White noise is not a social media strategy

December 7, 2011 12:36 pm 0 comments

Your brand is very valuable.  You put tons of money, blood, sweat and tears into it.  Putting it at risk drives fear into you and your work colleagues.  There is logic in protecting your brand.  That said, social media still has this paralyzing affect on business people, not only here in the Edmonton area but I venture, just about everywhere.  Pure fear. 

So, picking up where I left off in my last post about not paying for social media profile services.  This is where you pay someone, or a company, to set-up your shiny new Twitter page, Facebook profile or YouTube channel for you.  

Next, look to avoid blindly creating “chit chat” or continuous “self-promotion” as the core of your new content development strategy.  

Here’s the question you should ask “before” you agree to work with any individual or company on your social media presence. 

First, you want to converse with others in the world, digital or otherwise.  Having said that, ask your new “social media guru” what their content plan is for you.  If they answer by saying, “we’re just going to start talking and engaging” put your cheque book away.

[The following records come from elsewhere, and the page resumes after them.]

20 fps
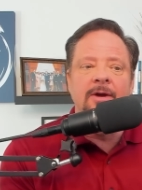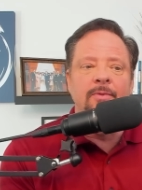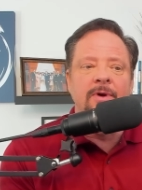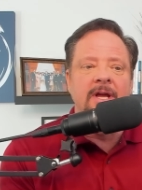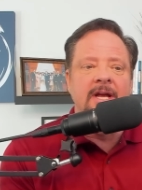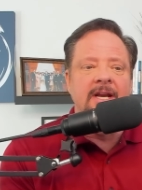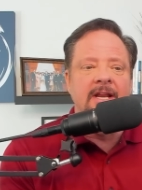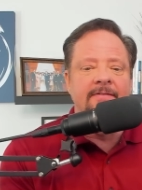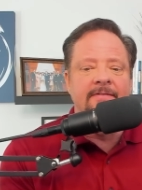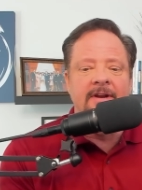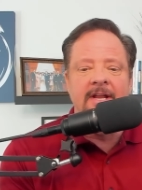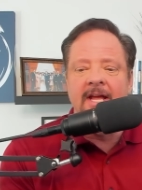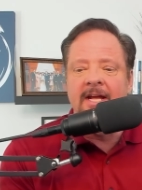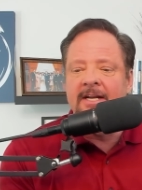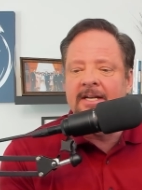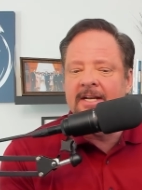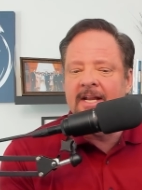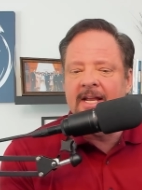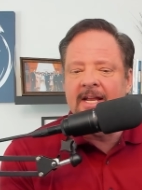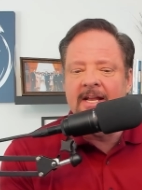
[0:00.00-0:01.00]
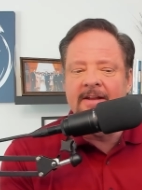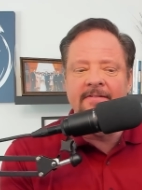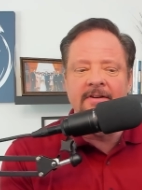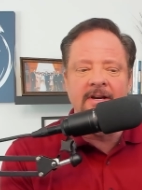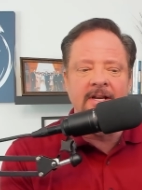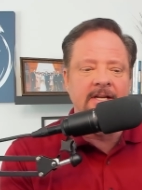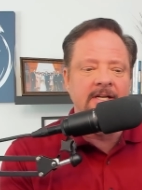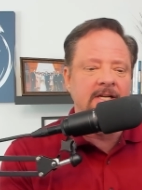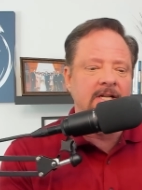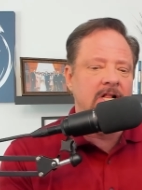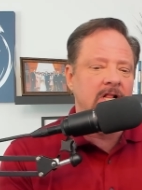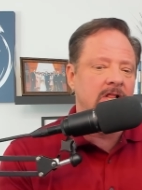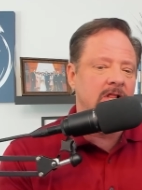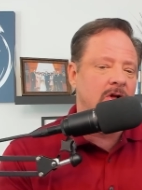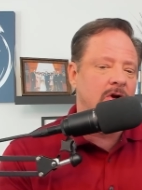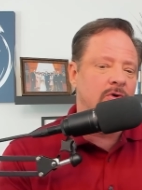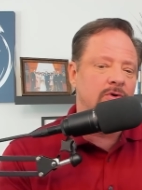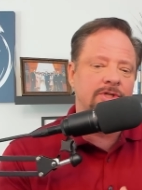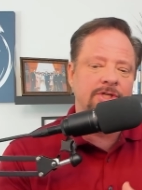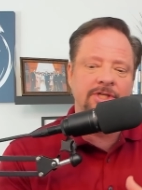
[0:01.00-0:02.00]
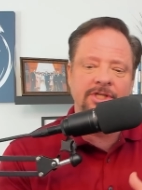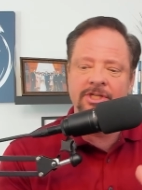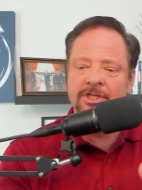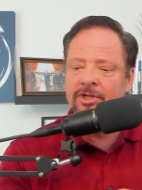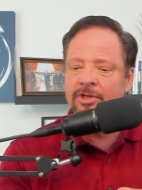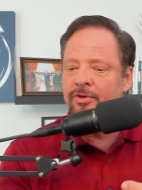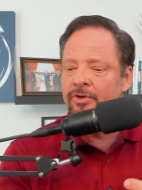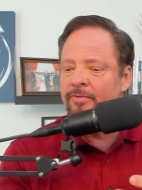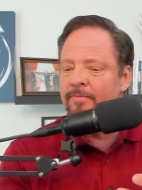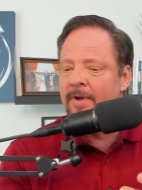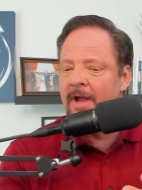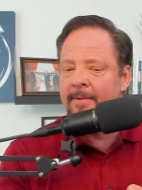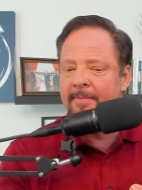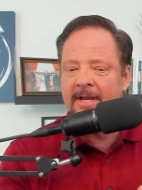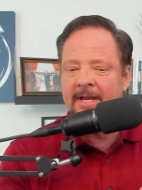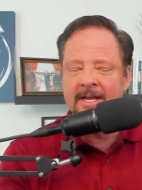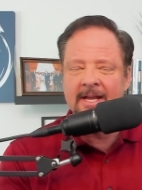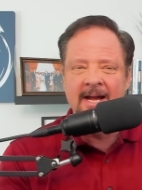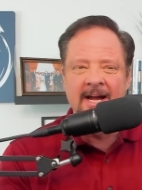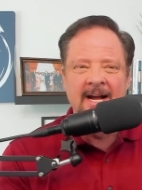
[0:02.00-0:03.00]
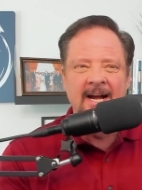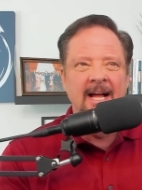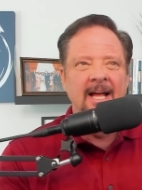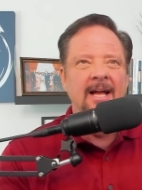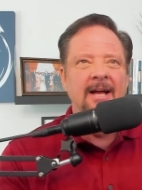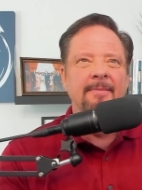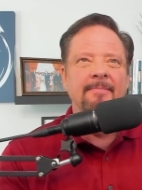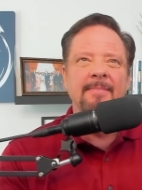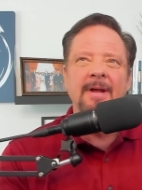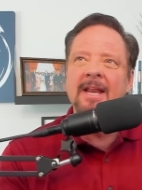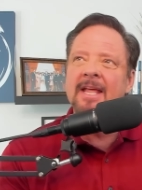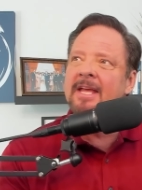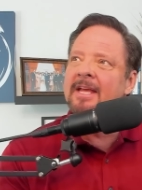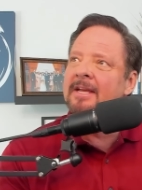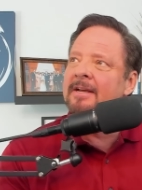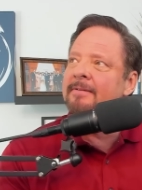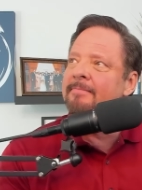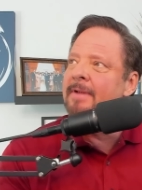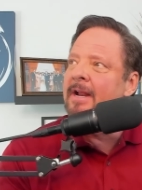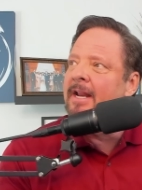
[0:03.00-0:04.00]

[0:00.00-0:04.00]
We can even get even in close to maybe many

What they’ve just told you is that not only do they not understand social media strategy deployment, they also don’t understand you, your customers, your culture or your business objectives.  Yet, they intend to announce your brand to the online world and you’ve just paid them to do that.  

Why would you cut corners on your digital strategy?  

The web is filled with case studies of companies who leverage social media in unique ways to grow their businesses, brands, influence and presence.  Yet, for everyone one of those success stories there’s another thousand who hired the lowest quote, and just started babbling on Twitter.  Worse yet, the plan is to beg for followers.

Gaming social media to pump up numbers, pump up perceived influence isn’t valuable, it detracts from your brand, reputation and real world influence.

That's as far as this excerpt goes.